Saved entries:
········
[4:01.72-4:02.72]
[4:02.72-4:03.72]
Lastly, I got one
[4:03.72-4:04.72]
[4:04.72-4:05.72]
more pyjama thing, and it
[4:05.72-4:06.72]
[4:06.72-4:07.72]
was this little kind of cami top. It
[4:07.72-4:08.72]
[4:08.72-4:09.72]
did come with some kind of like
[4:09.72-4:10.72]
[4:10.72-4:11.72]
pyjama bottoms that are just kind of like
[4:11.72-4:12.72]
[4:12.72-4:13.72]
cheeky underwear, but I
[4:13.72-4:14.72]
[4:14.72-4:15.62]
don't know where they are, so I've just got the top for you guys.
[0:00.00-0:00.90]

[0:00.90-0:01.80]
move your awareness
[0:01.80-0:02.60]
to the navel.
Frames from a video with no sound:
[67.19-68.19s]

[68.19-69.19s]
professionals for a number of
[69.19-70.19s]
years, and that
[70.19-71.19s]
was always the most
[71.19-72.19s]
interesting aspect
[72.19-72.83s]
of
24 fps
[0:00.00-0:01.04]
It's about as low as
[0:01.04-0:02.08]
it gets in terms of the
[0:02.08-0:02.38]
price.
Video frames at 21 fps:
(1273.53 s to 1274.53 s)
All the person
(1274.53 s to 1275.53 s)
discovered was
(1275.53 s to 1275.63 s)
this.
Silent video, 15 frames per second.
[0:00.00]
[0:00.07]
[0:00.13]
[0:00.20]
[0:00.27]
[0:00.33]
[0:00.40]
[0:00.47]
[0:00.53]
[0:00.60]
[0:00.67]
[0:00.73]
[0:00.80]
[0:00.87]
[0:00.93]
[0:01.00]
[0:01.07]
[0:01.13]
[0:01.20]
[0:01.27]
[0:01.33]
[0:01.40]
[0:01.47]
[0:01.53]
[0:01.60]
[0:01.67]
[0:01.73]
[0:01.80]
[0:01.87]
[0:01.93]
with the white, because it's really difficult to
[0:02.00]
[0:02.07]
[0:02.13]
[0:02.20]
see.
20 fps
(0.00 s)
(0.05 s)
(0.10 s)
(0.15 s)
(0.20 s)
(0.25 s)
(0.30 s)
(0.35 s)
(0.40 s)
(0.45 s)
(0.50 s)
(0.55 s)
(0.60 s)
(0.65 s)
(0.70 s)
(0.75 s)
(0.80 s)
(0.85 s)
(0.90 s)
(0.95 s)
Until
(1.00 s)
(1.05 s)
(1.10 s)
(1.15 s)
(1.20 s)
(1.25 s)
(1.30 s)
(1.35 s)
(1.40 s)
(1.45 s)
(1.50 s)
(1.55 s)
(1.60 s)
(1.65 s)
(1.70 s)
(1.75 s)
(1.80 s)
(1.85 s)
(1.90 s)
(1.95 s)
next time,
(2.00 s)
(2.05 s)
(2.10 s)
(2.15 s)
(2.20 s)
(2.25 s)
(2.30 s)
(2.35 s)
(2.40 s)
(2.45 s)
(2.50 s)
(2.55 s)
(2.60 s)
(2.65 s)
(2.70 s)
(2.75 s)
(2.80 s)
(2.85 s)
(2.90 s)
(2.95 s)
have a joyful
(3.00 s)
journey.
········
Copy, without any change, the lines above from the one containing "[0:00.00-0:01.04]" to the end, both ends included. Add nothing else.

[0:00.00-0:01.04]
It's about as low as
[0:01.04-0:02.08]
it gets in terms of the
[0:02.08-0:02.38]
price.
Video frames at 21 fps:
(1273.53 s to 1274.53 s)
All the person
(1274.53 s to 1275.53 s)
discovered was
(1275.53 s to 1275.63 s)
this.
Silent video, 15 frames per second.
[0:00.00]
[0:00.07]
[0:00.13]
[0:00.20]
[0:00.27]
[0:00.33]
[0:00.40]
[0:00.47]
[0:00.53]
[0:00.60]
[0:00.67]
[0:00.73]
[0:00.80]
[0:00.87]
[0:00.93]
[0:01.00]
[0:01.07]
[0:01.13]
[0:01.20]
[0:01.27]
[0:01.33]
[0:01.40]
[0:01.47]
[0:01.53]
[0:01.60]
[0:01.67]
[0:01.73]
[0:01.80]
[0:01.87]
[0:01.93]
with the white, because it's really difficult to
[0:02.00]
[0:02.07]
[0:02.13]
[0:02.20]
see.
20 fps
(0.00 s)
(0.05 s)
(0.10 s)
(0.15 s)
(0.20 s)
(0.25 s)
(0.30 s)
(0.35 s)
(0.40 s)
(0.45 s)
(0.50 s)
(0.55 s)
(0.60 s)
(0.65 s)
(0.70 s)
(0.75 s)
(0.80 s)
(0.85 s)
(0.90 s)
(0.95 s)
Until
(1.00 s)
(1.05 s)
(1.10 s)
(1.15 s)
(1.20 s)
(1.25 s)
(1.30 s)
(1.35 s)
(1.40 s)
(1.45 s)
(1.50 s)
(1.55 s)
(1.60 s)
(1.65 s)
(1.70 s)
(1.75 s)
(1.80 s)
(1.85 s)
(1.90 s)
(1.95 s)
next time,
(2.00 s)
(2.05 s)
(2.10 s)
(2.15 s)
(2.20 s)
(2.25 s)
(2.30 s)
(2.35 s)
(2.40 s)
(2.45 s)
(2.50 s)
(2.55 s)
(2.60 s)
(2.65 s)
(2.70 s)
(2.75 s)
(2.80 s)
(2.85 s)
(2.90 s)
(2.95 s)
have a joyful
(3.00 s)
journey.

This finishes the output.